What is an ICD (Implantable Cardioverter Defibrillator) and ICD Therapy! – Simplified

What is an ICD Pacemaker?

Not a lot of the general public know exactly what a pacemaker is, even less know what an ICD (Implantable Cardioverter Defibrillator) is. Firstly I want to let two video clips demonstrate what an ICD is all about.
Both clips essentially show the same thing – two footballers having fatal arrhythmias (cardiac arrests) and collapsing during a game. In this first video the footballer does not have an ICD implanted at the time but as a result he now does have one implanted. Please do not watch the clips if you will find them distressing. Both players survive.

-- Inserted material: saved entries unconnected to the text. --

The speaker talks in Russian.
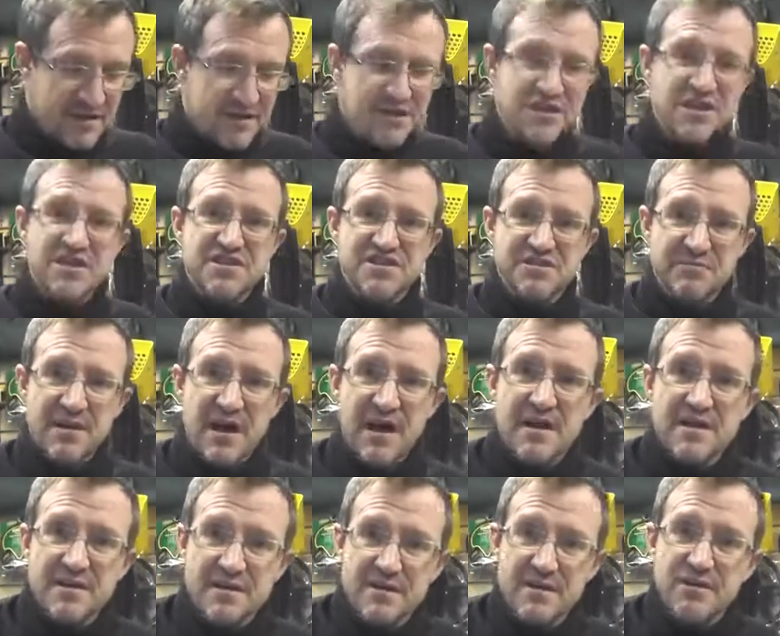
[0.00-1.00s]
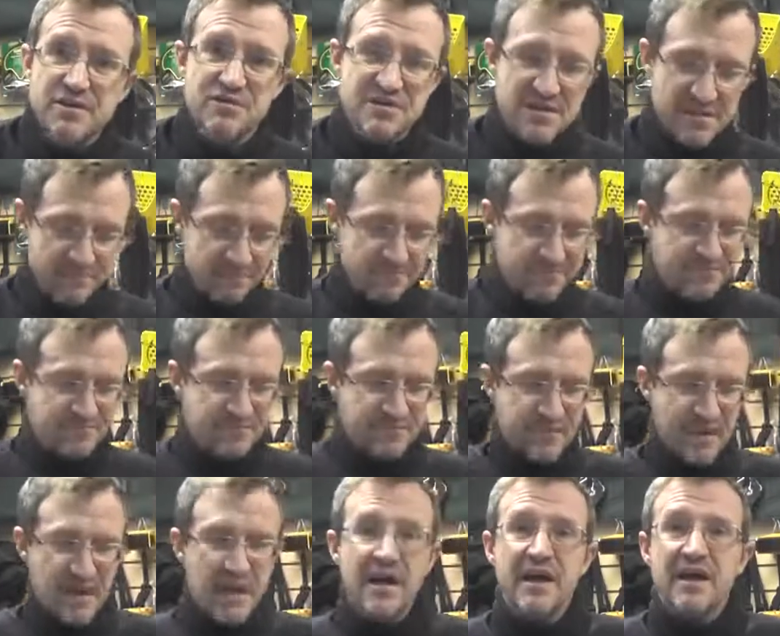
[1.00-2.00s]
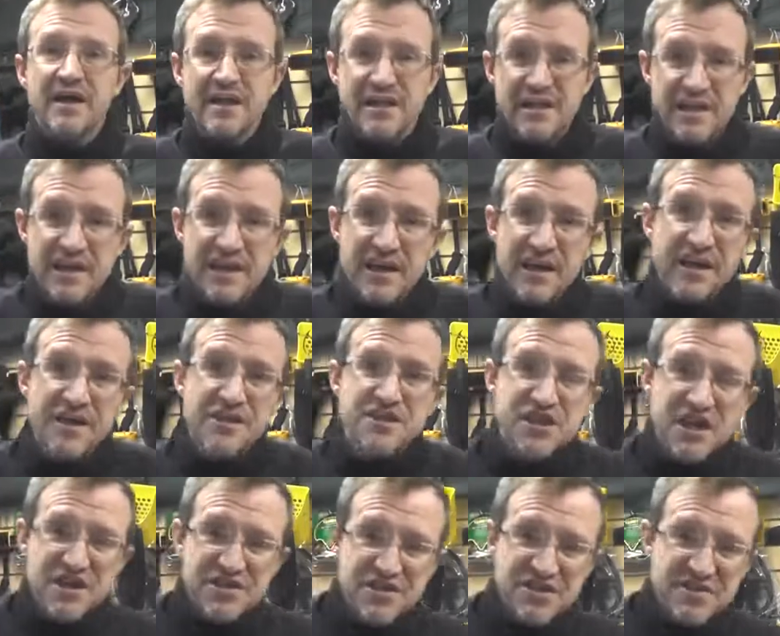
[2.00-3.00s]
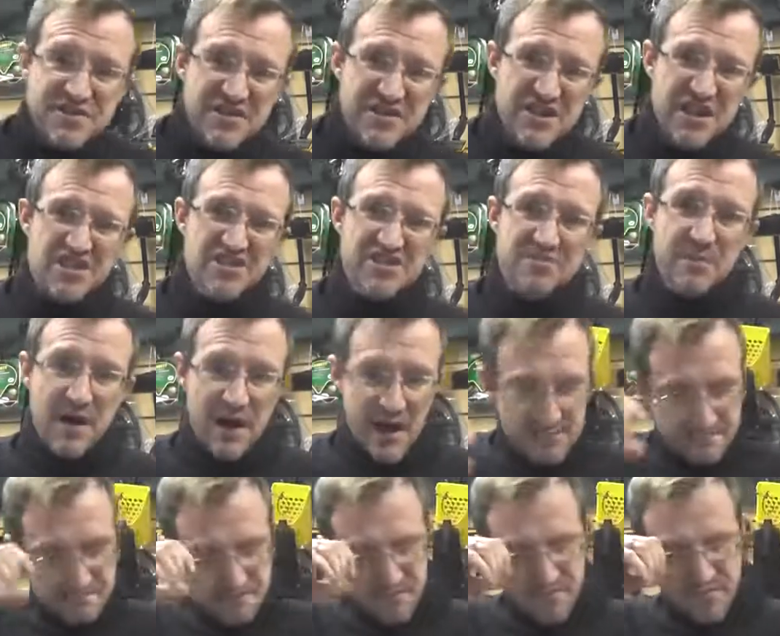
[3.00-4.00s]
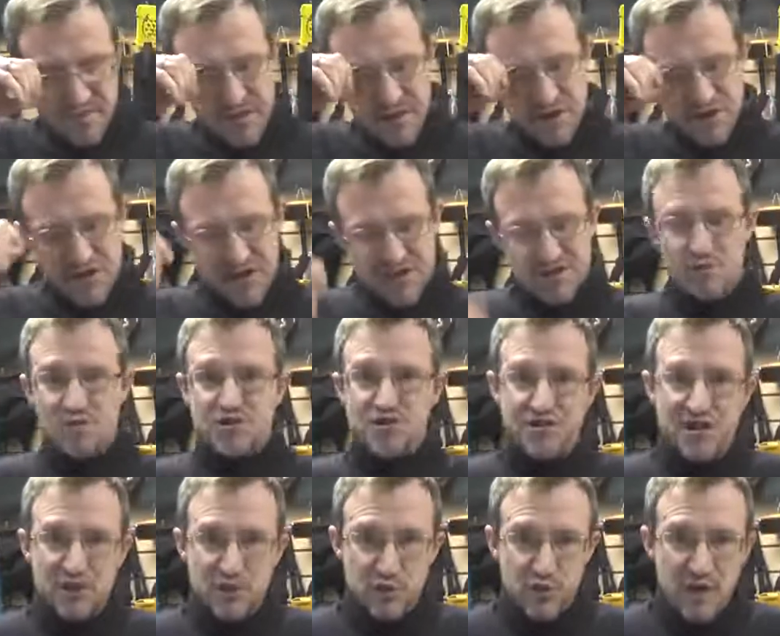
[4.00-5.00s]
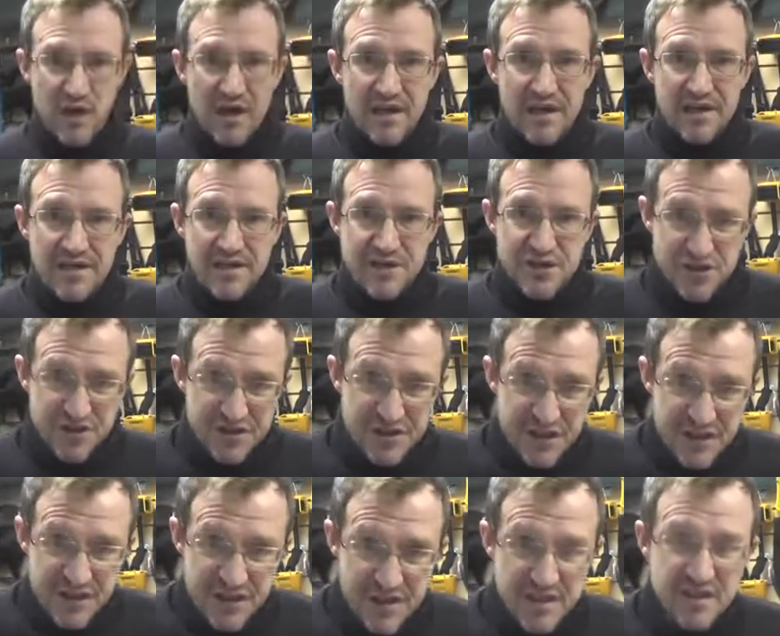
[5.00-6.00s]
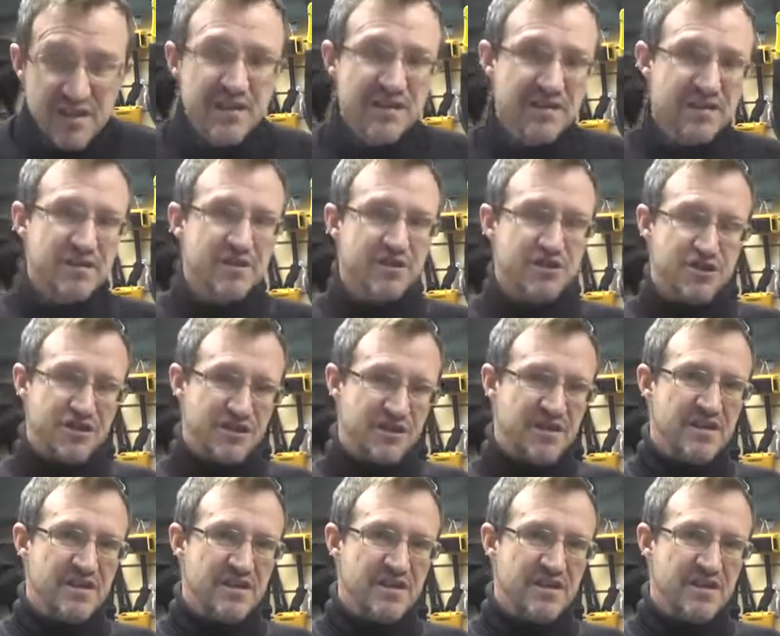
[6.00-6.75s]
сейчас зима, то есть... Сейчас, э, сейчас зима, и сейчас очень актуальные чердаки и, чер...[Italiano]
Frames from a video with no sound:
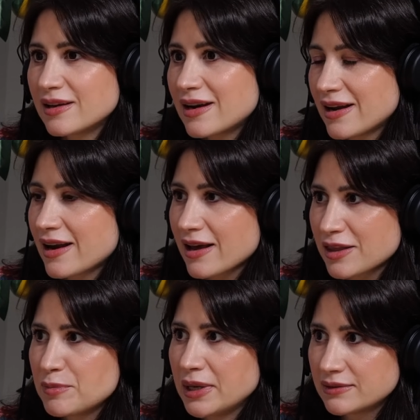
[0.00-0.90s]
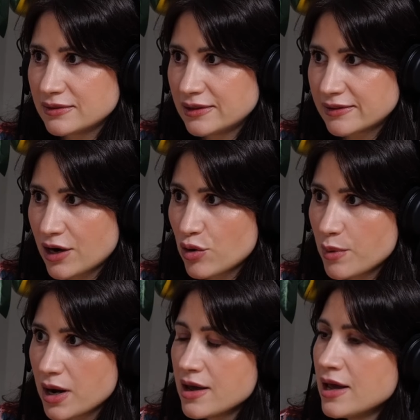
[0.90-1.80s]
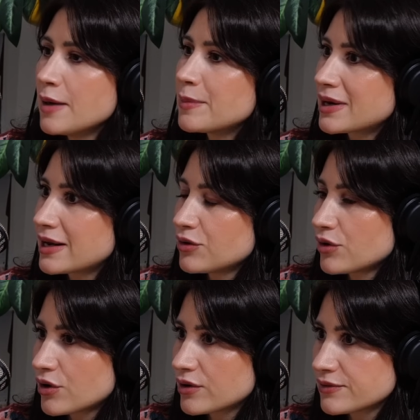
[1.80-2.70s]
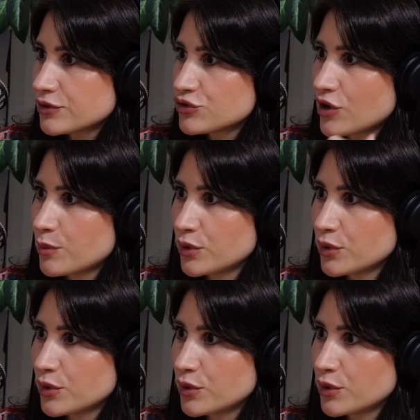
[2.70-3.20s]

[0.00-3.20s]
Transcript: reenactment del trauma, perché noi che cosa facciamo?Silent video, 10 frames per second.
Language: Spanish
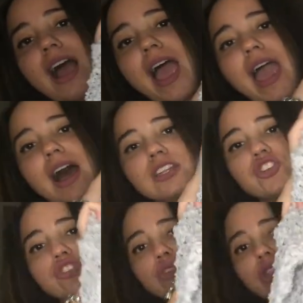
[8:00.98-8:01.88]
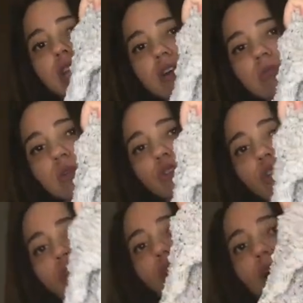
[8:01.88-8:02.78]
Es anchote, como
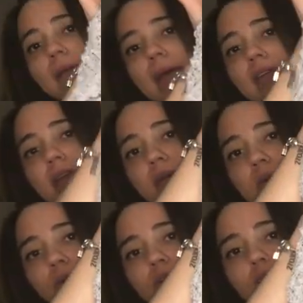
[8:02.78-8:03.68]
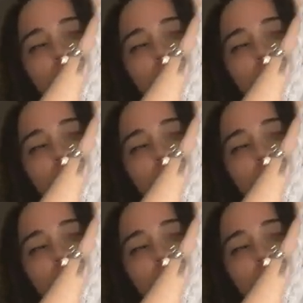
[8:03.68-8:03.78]
todo lo que veis, que a mí me gustan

Fabrice Muamba’s heart stopped for over 70 Minutes he was lucky enough to have survived the ordeal following successful CPR and because by chance there was a Consultant Cardiologist in the crowd watching the football match. Now compare this to the next video in which the footballer has a cardiac arrest just like Fabrice Muamba but he had an ICD implanted previous to the collapse.

You can see his body jolt as the ICD delivers its therapy! Such is the wonder of an ICD that the player in question tried to continue playing in the football match but his medical team wouldn’t let him.

So what is an ICD and what is happening….

An ICD does three things; 

– recognise when the heart goes in to a dangerous arrhythmia 
– treat such dangerous arrhythmias

I will focus on how an ICD recognises fatal arrhythmias in my next post. All you need to know for now is that an ICD can categorise an arrhythmia and decide on the most appropriate action, of which there are three broad options.

1) Monitor.

The ICD can make a recording of how an arrhythmias started, how long it lasted and how it ended. This is then downloadable from the device. You may wonder why I have put this in a treatment option. Really I guess the pacemaker is not treating anything immediately. This information though is integral in the decision making in treatment options moving forward. Do we need to increase/decrease medications and do we need to make the ICD more or less aggressive in ATP or Defibrillation Therapy?

2) ATP. (Anti-Tachycardia Pacing)

Sometimes referred to as overdrive pacing. ATP is very successful in treating Atrial and Ventricular Tachycardias and does not ‘shock’ the patient so is pain free. In fact ATP terminates 85-90% of Ventricular Tachycardias and only accelerates 1-5% of ventricular arrhythmias.
Just as an arrhythmia works by interrupting and hijacking the normal conduction system, ATP works by interrupting and hijacking the abnormal arrhythmias conduction system.
This is possible thanks to refractory periods (which will get their own post soon). The key point of refractory periods is that once a cell has contracted, it needs time to reset before it can conduct (pass on a signal) again.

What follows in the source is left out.